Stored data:
═══

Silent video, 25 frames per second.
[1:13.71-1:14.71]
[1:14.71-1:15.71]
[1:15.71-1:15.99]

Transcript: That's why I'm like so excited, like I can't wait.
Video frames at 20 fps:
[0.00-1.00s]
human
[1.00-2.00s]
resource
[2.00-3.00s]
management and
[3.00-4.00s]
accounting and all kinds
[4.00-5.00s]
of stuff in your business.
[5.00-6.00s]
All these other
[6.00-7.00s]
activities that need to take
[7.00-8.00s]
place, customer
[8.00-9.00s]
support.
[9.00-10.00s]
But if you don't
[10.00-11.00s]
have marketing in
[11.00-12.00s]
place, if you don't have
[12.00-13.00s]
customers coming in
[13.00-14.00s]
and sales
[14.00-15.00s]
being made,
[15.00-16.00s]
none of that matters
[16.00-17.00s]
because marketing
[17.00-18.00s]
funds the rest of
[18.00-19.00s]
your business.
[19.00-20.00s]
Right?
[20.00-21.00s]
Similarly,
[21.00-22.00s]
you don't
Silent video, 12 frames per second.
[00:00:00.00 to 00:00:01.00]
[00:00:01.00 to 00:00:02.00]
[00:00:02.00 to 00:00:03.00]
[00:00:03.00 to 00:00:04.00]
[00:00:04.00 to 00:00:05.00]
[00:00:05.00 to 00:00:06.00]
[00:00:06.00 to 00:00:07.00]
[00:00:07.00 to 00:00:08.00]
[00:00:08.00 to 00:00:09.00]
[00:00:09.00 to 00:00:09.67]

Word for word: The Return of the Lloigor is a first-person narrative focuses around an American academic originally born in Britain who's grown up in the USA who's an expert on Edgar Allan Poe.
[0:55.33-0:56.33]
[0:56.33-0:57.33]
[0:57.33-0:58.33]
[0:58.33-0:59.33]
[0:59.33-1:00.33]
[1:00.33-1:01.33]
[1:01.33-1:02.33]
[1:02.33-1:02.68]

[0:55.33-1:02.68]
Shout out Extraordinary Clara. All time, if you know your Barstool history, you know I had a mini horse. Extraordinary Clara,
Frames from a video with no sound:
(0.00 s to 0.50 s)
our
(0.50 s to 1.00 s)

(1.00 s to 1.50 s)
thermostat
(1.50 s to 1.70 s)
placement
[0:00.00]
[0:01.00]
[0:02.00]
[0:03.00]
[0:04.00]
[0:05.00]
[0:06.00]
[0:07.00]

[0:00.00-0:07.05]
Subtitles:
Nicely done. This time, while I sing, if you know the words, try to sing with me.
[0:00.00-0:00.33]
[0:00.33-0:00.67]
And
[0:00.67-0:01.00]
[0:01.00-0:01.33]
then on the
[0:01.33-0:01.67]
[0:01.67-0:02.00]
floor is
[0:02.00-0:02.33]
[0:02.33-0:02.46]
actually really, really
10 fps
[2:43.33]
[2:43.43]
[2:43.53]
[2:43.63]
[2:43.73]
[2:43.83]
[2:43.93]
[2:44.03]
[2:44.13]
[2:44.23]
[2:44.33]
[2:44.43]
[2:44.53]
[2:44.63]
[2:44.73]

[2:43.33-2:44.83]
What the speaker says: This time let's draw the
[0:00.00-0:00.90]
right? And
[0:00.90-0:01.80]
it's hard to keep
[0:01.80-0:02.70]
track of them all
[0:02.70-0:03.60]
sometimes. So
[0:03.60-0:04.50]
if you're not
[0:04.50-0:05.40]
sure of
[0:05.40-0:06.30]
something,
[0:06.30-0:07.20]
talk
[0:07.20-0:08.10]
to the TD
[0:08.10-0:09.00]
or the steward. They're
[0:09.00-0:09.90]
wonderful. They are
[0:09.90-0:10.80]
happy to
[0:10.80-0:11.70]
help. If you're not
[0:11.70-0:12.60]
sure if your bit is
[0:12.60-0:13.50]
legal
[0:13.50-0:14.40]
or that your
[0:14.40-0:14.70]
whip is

═══

WORK TO BE COMPLETED:
Collect the complete line wherever the string "Silent" appears in the records.

TASK OUTPUT:
Silent video, 25 frames per second.
Silent video, 12 frames per second.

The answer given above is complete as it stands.